Table 1. Comparison of SAR and test data: OECD/NTP analyses
Endpoint | Agreement (%) | Disagreement (%) | Number |
Boiling point | 50 | 50 | 30 |
Vapour pressure | 63 | 37 | 113 |
Water solubility | 68 | 32 | 133 |
Partition coefficient | 61 | 39 | 82 |
Biodegradation | 93 | 7 | 107 |
Fish toxicity | 77 | 22 | 130 |
Daphnia toxicity | 67 | 33 | 127 |
Acute mammalian toxicity (LD50 ) | 80 | 201 | 142 |
Skin irritation | 82 | 18 | 144 |
Eye irritation | 78 | 22 | 144 |
Skin sensitization | 84 | 16 | 144 |
Subchronic toxicity | 57 | 32 | 143 |
Mutagenicity2 | 88 | 12 | 139 |
Mutagenicity3 | 82–944 | 1–10 | 301 |
Carcinogenicity3 : Two year bioassay | 72–954 | — | 301 |
Source: Data from OECD, personal communication C. Auer ,US EPA. Only those endpoints for which comparable SAR predictions and actual test data were available were used in this analysis. NTP data are from Ashby and Tennant 1991.
1 Of concern was the failure by SAR to predict acute toxicity in 12% of the chemicals tested.

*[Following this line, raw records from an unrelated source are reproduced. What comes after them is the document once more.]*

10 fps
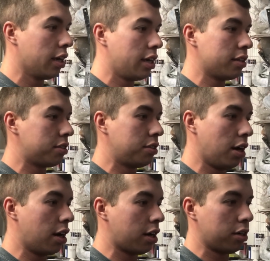gets
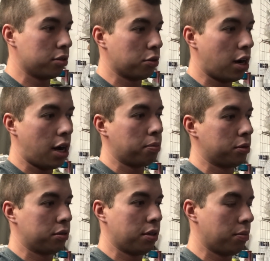stuck or drops
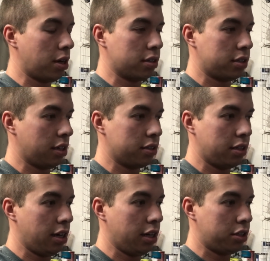or some
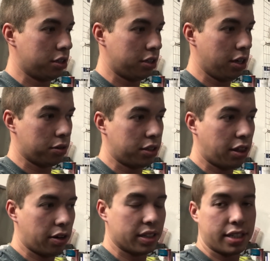nonsense, and it'll sit
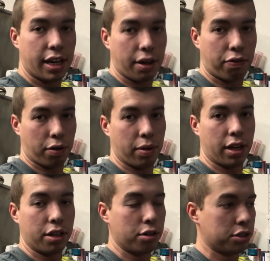there and tick for a
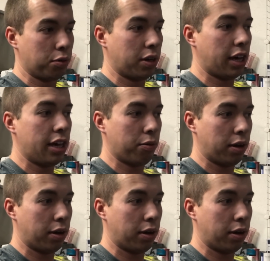minute. Usually when I hit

2 OECD data, based on Ames test concordance with SAR
3 NTP data, based on genetox assays compared to SAR predictions for several classes of “structurally alerting chemicals”.
4 Concordance varies with class; highest concordance was with aromatic amino/nitro compounds; lowest with “miscellaneous” structures.
For other toxic endpoints, as noted above, SAR has less demonstrable utility. Mammalian toxicity predictions are complicated by the lack of SAR for toxicokinetics of complex molecules. Nevertheless, some attempts have been made to propose SAR principles for complex mammalian toxicity endpoints (for instance, see Bernstein (1984) for an SAR analysis of potential male reproductive toxicants). In most cases, the database is too small to permit rigorous testing of structure-based predictions.
At this point it may be concluded that SAR may be useful mainly for prioritizing the investment of toxicity testing resources or for raising early concerns about potential hazard. Only in the case of mutagenicity is it likely that SAR analysis by itself can be utilized with reliability to inform other decisions. For no endpoint is it likely that SAR can provide the type of quantitative information required for risk assessment purposes as discussed elsewhere in this chapter and Encyclopaedia.